Antipsikotik tipikal mempunyai cara kerja dengan memblok reseptor
D2 khususnya di mesolimbik dopamine pathways, oleh karena itu sering
disebut juga dengan antagonis reseptor dopamin (ARD). Kerja dari
antipsikotik ini menurunkan hiperaktivitas dopamine dijalur mesolimbik
sehingga menyebabkan gejala positif menurun tetapi ternyata tidak hanya
memblok reseptor D2 di mesolimbik tetapi juga di tempat lain seperti dijalur
mesokortikal, nigrostriatal, dan tuberoinfundibular. Obat antipsikotik juga
menyebabkan adanya gangguan keseimbangan antara transmisi asetilkolin
dan dopamine pusat sehingga dapat menimbulkan efek samping berupa
gejala ekstrapiramidal sindrom. Obat chlorpromazine dan haloperidol
merupakan obat yang paling mudah menimbulkan gejala ekstrapiramidal,
untuk mengurangi efek ini akan mereda dengan pemberian antikolinergik
agent ini maka pasien juga diresepkan tablet Trihexyphenidyl 2x2 mg.
Pada pasien gejala negatif juga tampak berupa gangguan hubungan
sosial (menarik diri dan tidak kooperatif). sehingga dalam penatalaksanaan
penyakit gangguan jiwa, diberikan terapi berupa obat antipsikotik yaitu
golongan atipikal yaitu risperidone tablet 2 x 2 mg untuk mengurangi gejala
negatif yang ada. Pemberian obat golongan atipikal (risperidon) bekerja
pada tidak hanya pada Dopamine D2 receptor tetapi juga bekerja pada
Serotonin 5 HT2 receptor (Serotonin-dopamine antagonists) sehingga obat
ini efektif juga untuk gejala negatif.
Selain psikofarmaka pengobatan seseorang yang mengalami gangguan
jiwa adalah psikoterapi. Psikoterapi pada pasien ini diberikan melalui
edukasi terhadap pasien agar memahami gangguannya lebih lanjut, cara
pengobatan dan penanganannya, serta pentingnya kepatuhan dan keteraturan

11
dalam minum obat, pasien dapat mendengarkan penjelasan dengan baik.

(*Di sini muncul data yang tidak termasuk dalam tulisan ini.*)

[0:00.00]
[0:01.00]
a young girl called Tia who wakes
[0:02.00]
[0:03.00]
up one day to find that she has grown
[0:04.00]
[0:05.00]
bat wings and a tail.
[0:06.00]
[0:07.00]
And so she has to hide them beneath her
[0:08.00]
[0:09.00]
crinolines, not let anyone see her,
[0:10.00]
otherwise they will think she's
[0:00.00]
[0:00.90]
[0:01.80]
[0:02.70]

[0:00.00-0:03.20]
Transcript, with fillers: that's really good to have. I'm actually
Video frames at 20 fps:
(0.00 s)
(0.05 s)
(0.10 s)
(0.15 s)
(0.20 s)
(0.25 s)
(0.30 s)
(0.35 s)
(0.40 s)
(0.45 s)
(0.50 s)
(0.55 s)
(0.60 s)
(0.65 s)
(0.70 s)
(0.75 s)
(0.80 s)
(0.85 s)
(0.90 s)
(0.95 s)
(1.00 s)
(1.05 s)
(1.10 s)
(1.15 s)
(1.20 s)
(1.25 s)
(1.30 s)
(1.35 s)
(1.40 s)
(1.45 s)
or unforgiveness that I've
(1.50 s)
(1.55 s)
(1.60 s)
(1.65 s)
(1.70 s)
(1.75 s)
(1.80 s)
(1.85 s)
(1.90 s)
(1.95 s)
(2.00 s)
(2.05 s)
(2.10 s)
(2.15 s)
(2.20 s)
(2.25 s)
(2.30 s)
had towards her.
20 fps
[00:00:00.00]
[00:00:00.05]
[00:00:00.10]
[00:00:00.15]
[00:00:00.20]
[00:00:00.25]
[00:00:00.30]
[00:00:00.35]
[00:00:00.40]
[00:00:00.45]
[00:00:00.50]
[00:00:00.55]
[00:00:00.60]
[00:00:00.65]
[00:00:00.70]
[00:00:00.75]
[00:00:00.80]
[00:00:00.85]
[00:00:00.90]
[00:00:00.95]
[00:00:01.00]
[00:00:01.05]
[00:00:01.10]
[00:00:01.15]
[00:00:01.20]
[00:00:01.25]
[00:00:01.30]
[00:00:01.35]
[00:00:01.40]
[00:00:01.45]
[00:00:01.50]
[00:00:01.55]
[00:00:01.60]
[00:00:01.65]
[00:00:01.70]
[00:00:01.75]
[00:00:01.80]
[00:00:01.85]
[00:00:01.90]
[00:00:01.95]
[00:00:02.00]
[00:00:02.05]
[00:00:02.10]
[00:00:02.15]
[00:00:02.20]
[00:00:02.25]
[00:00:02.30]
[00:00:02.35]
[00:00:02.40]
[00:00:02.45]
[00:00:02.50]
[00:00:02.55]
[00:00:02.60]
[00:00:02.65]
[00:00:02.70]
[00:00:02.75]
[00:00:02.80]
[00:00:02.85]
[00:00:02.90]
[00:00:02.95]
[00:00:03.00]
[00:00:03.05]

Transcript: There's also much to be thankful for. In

Gangguan jiwa pada pasien memiliki prognosa yang buruk karena sudah
berulang kali dirawat di rumah sakit jiwa, sehingga obatnya harus di
konsumsi seumur hidup.
Selain psikoterapi ke pasien, dilakukan pula psikoterapi pada keluarga
pasien dalam bentuk psiko-edukasi dengan menyampaikan informasi kepada
keluarga mengenai berbagai kemungkinan penyebab penyakit, perjalanan
penyakit, dan pengobatan yang dapat dilakukan sehingga keluarga dapat
memahami dan menerima kondisi pasien serta membantu pasien dalam
penyembuhan. Setelah pasien pulang dari RS dianjurkan tetap menemani
pasien untuk kontrol secara teratur setiap bulan. Memastikan jika pasien
benar-benar minum obat dan benar-benar menelan obat. Minta pasien
membuka mulut dan mengangkat lidahnya untuk memastikan bahwa obat
benar-benar ditelan dan tidak di sembunyikan dibalik lidahnya. Selalu
mengawasi dalam hal pembatasan merokok, melarang minum alkohal dan
menggunakan narkoba dalam bentuk apapun. Keluarga pasien juga
diharapkan dapat membantu proses penyembuhan dengan cara
menghindarkan pasien dari stressor yang dapat menyebabkan gangguan
jiwanya berulang kembali.
Prognosis pasien ini adalah mengarah ke buruk, dilihat dari beberapa
tanda yang mengarahkan prognosis kearah buruk yaitu berulang kali dirawat
di rumah sakit jiwa serta ketidakpatuhan pasien minum obat.